Saved data entries
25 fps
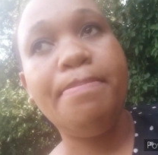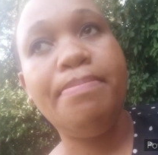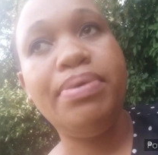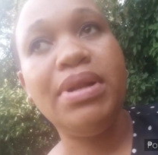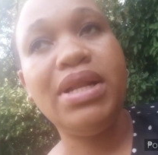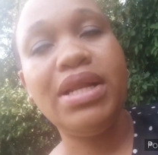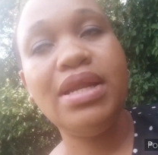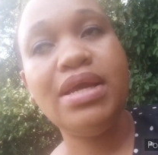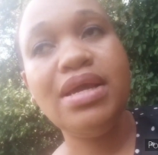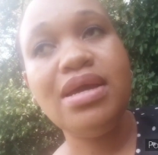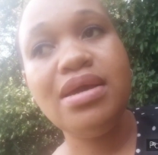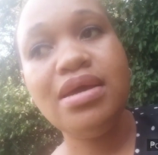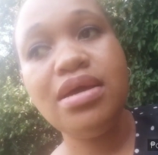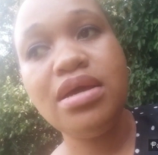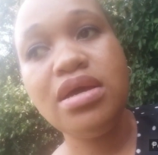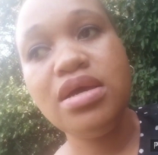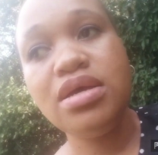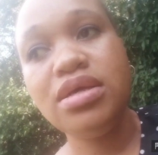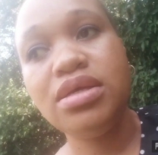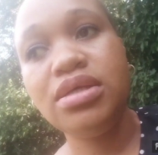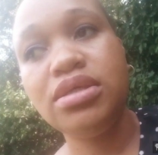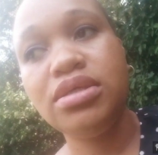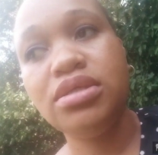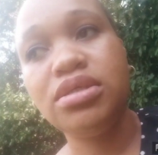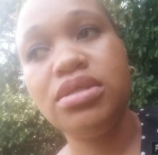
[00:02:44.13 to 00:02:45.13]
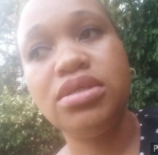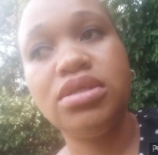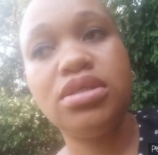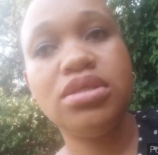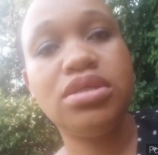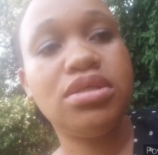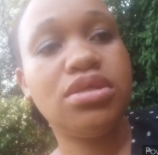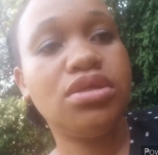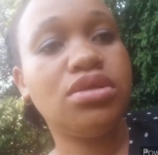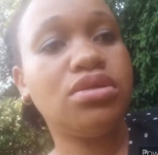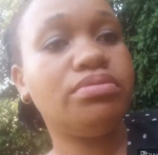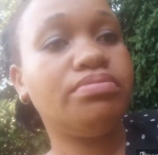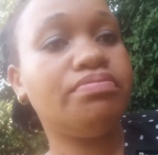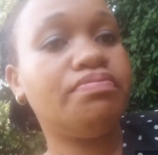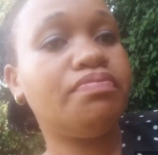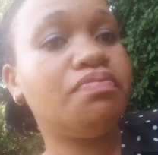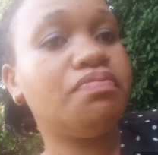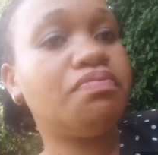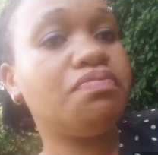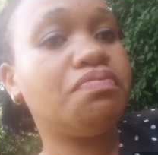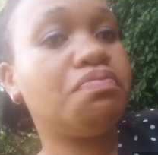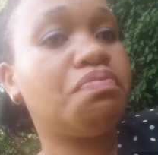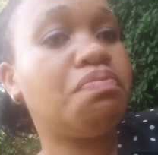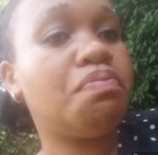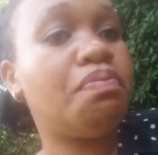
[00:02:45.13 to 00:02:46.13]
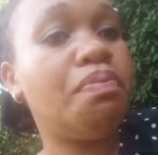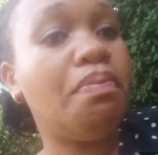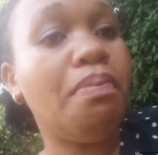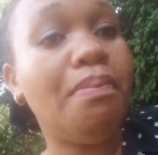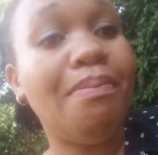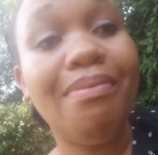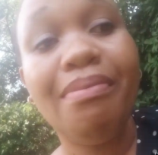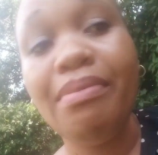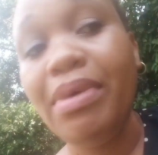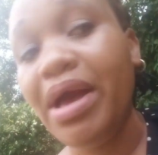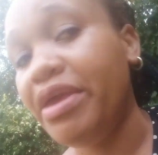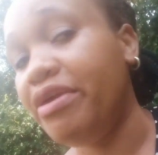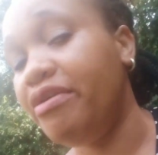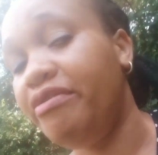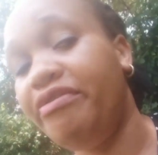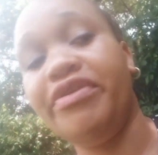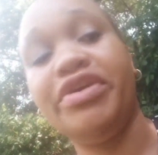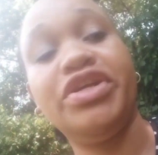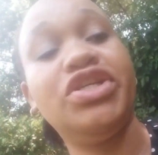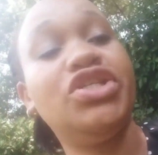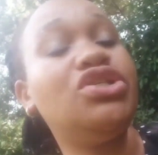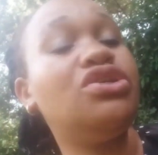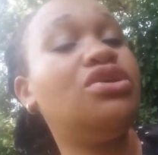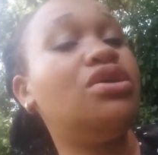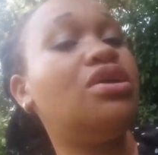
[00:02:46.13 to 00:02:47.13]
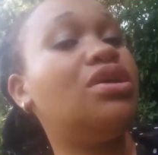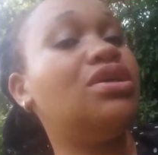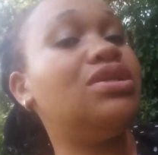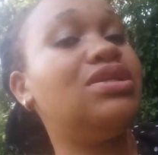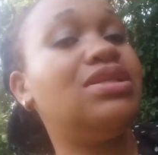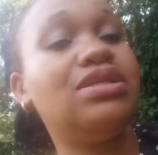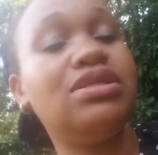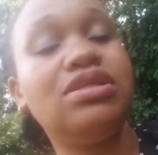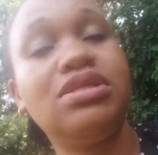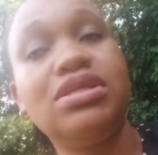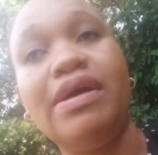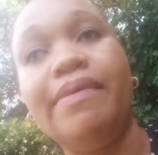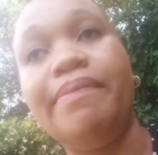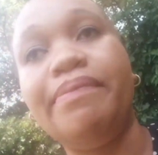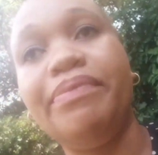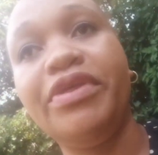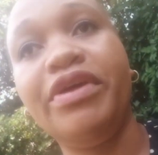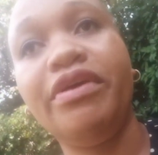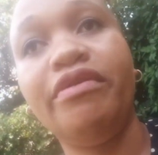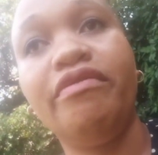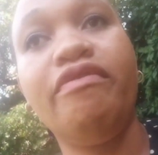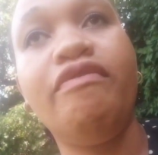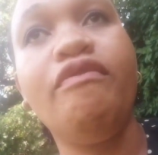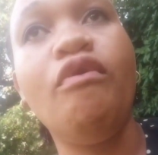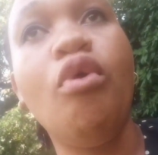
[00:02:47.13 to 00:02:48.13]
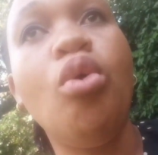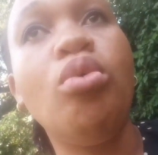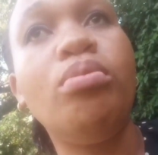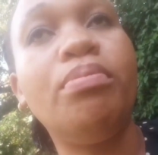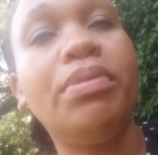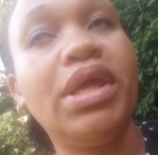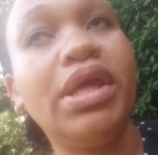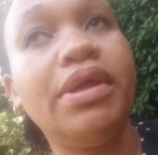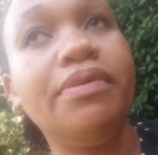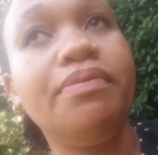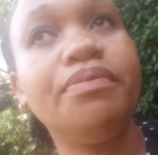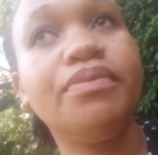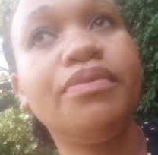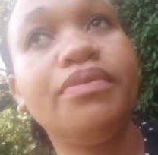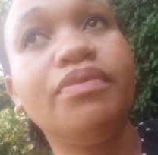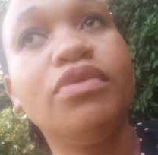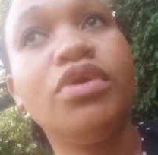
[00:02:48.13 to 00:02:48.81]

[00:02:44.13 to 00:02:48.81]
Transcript: please manufacture something for me,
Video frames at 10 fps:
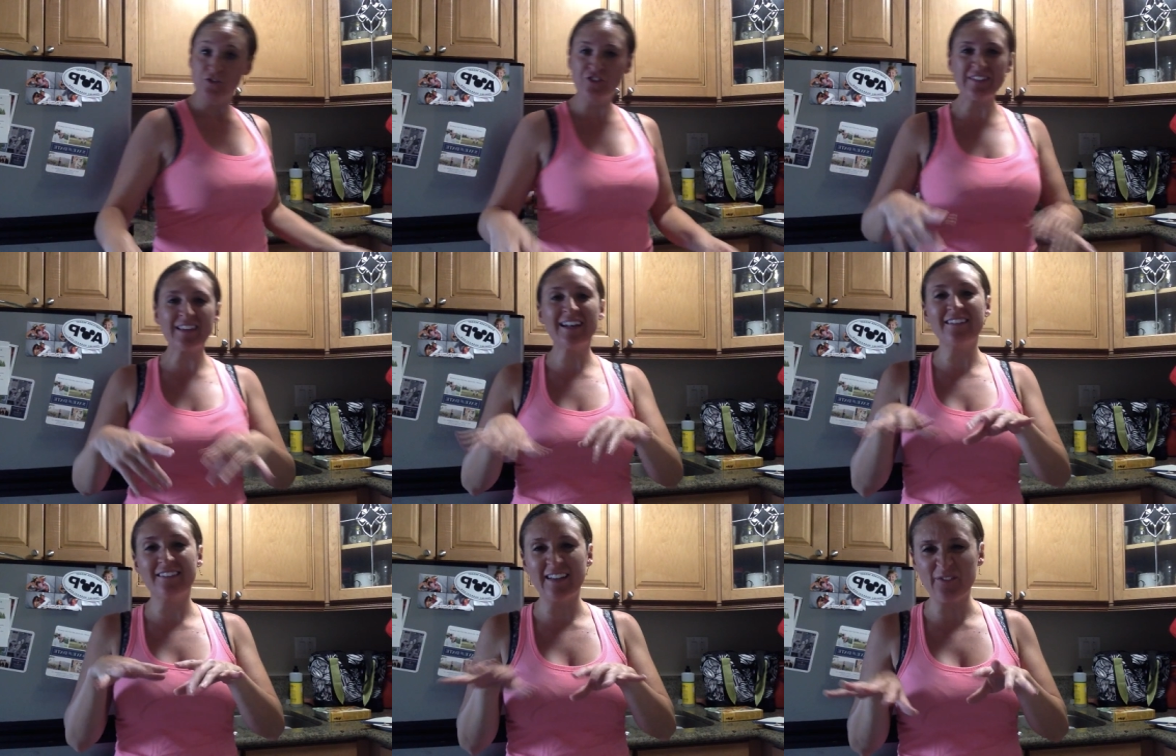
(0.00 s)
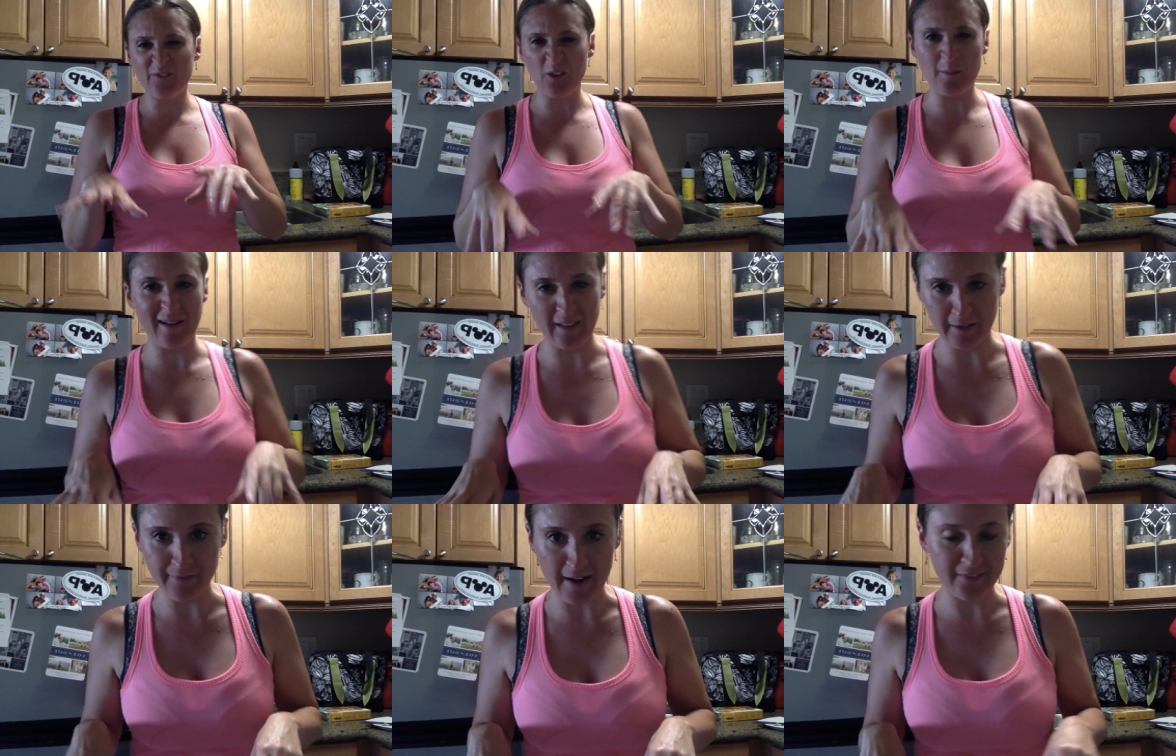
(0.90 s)
just let it sit for about
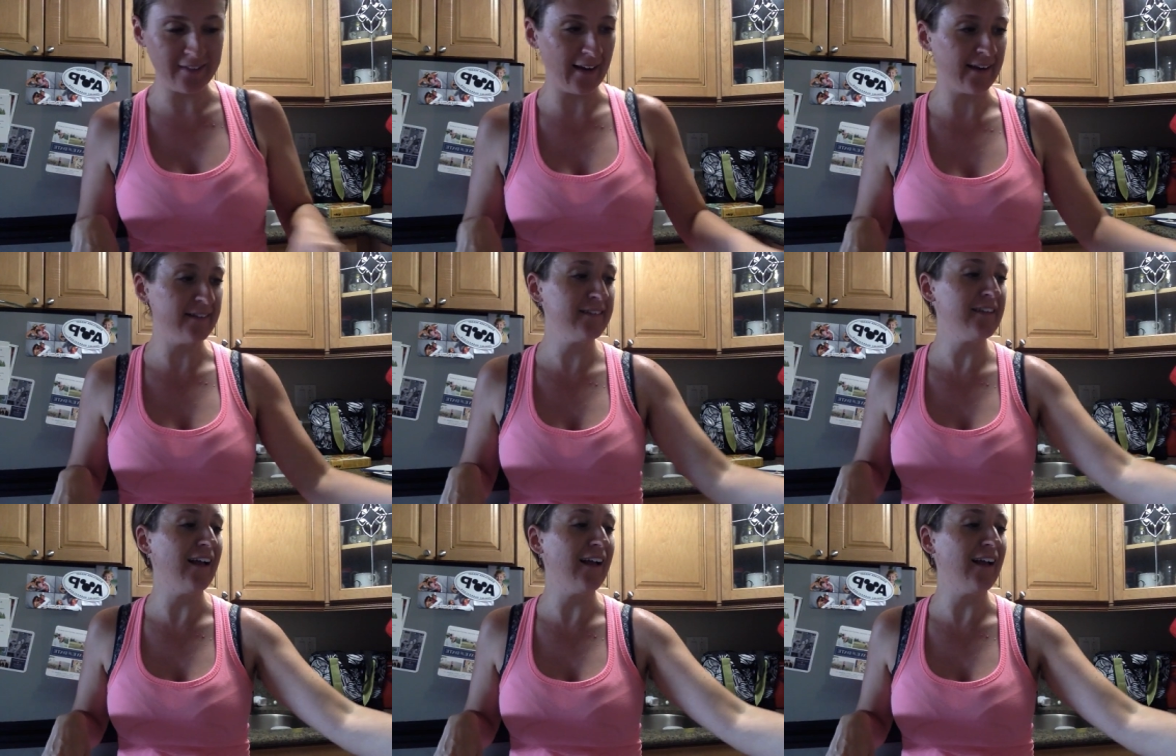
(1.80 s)
like five seconds.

◆ Assigned task ◆
With the pictures excluded, transcribe word for word only the lines from the one containing "[00:02:44.13 to 00:02:45.13]" through the last line of the records.

◆ Response below ◆
[00:02:44.13 to 00:02:45.13]
[00:02:45.13 to 00:02:46.13]
[00:02:46.13 to 00:02:47.13]
[00:02:47.13 to 00:02:48.13]
[00:02:48.13 to 00:02:48.81]

[00:02:44.13 to 00:02:48.81]
Transcript: please manufacture something for me,
Video frames at 10 fps:
(0.00 s)
(0.90 s)
just let it sit for about
(1.80 s)
like five seconds.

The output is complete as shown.